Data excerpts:
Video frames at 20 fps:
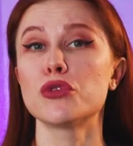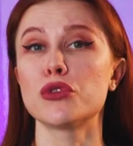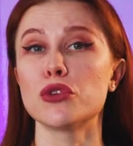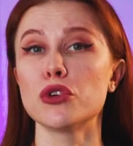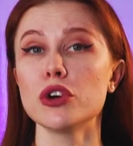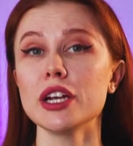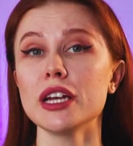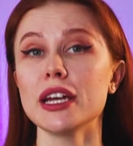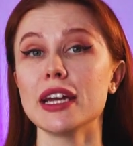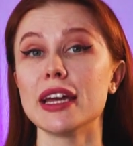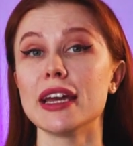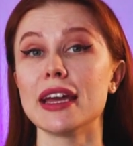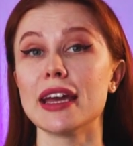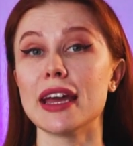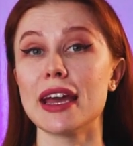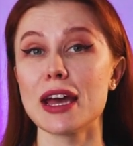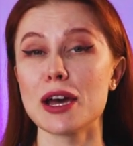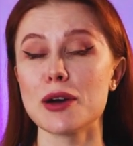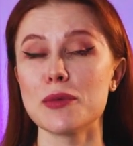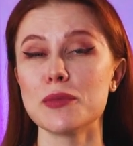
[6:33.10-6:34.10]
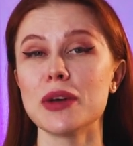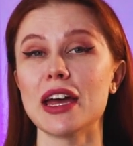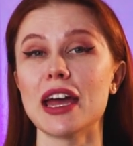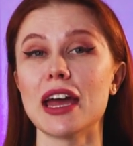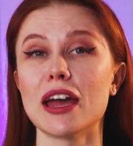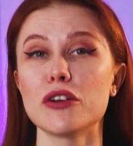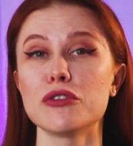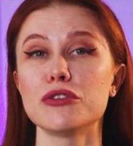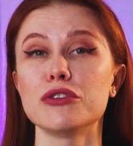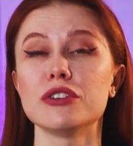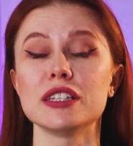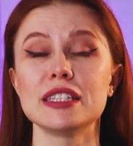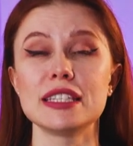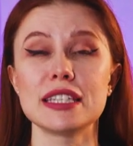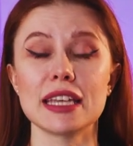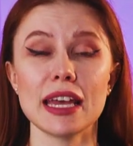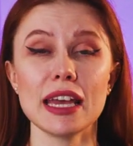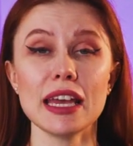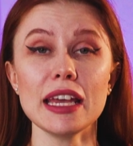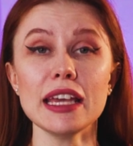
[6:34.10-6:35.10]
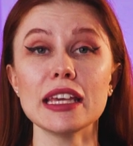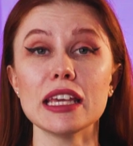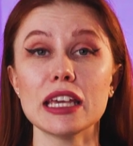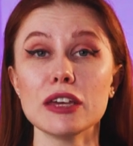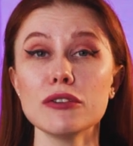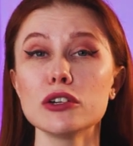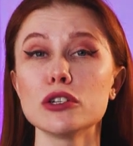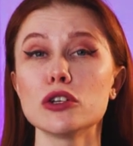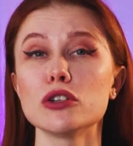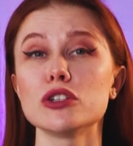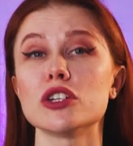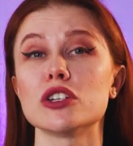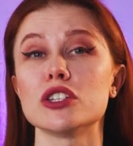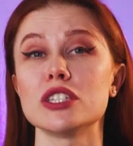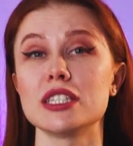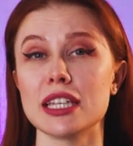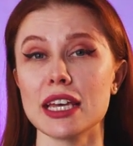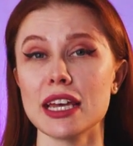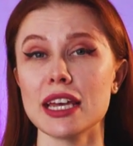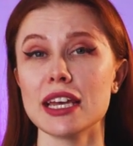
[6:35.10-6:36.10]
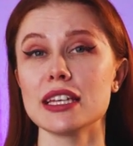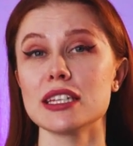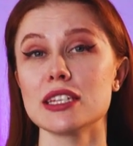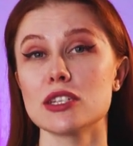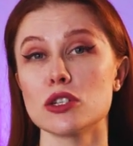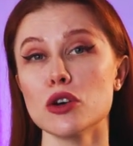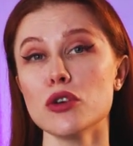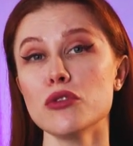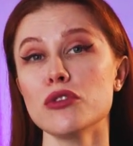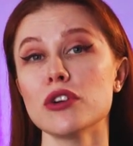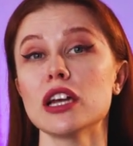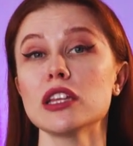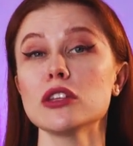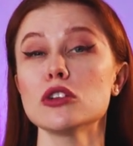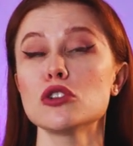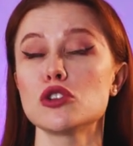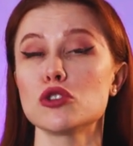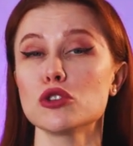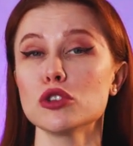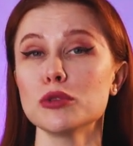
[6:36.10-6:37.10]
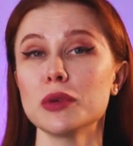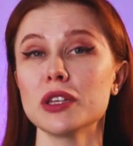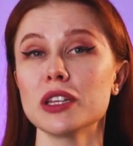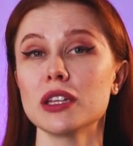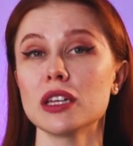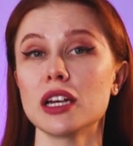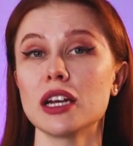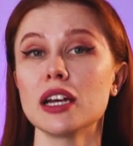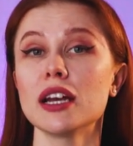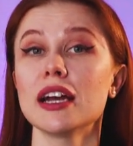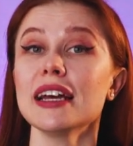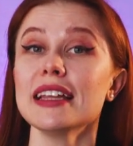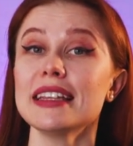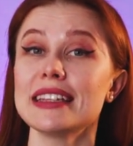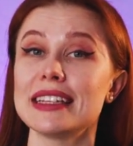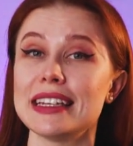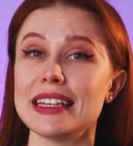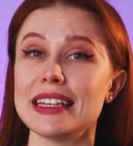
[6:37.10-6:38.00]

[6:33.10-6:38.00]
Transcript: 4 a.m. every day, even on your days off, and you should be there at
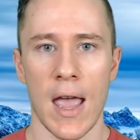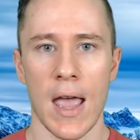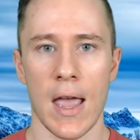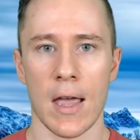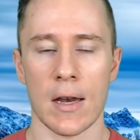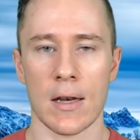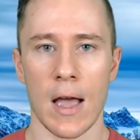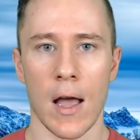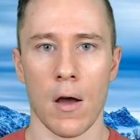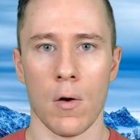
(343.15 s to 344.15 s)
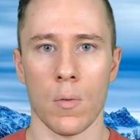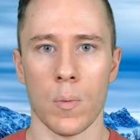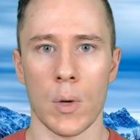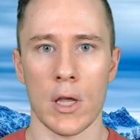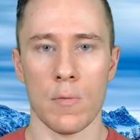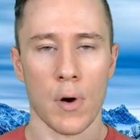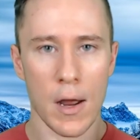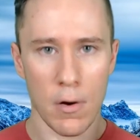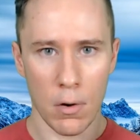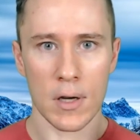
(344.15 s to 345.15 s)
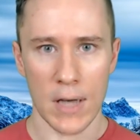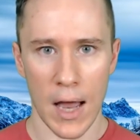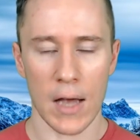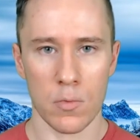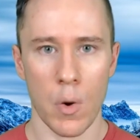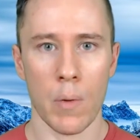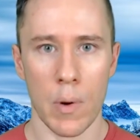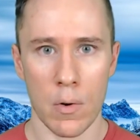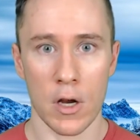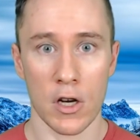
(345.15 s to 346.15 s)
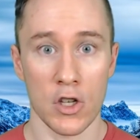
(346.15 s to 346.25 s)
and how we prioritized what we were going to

#### Task directions:
Output all the data above verbatim, leaving out images.

#### Answer box:
Video frames at 20 fps:
[6:33.10-6:34.10]
[6:34.10-6:35.10]
[6:35.10-6:36.10]
[6:36.10-6:37.10]
[6:37.10-6:38.00]

[6:33.10-6:38.00]
Transcript: 4 a.m. every day, even on your days off, and you should be there at
(343.15 s to 344.15 s)
(344.15 s to 345.15 s)
(345.15 s to 346.15 s)
(346.15 s to 346.25 s)
and how we prioritized what we were going to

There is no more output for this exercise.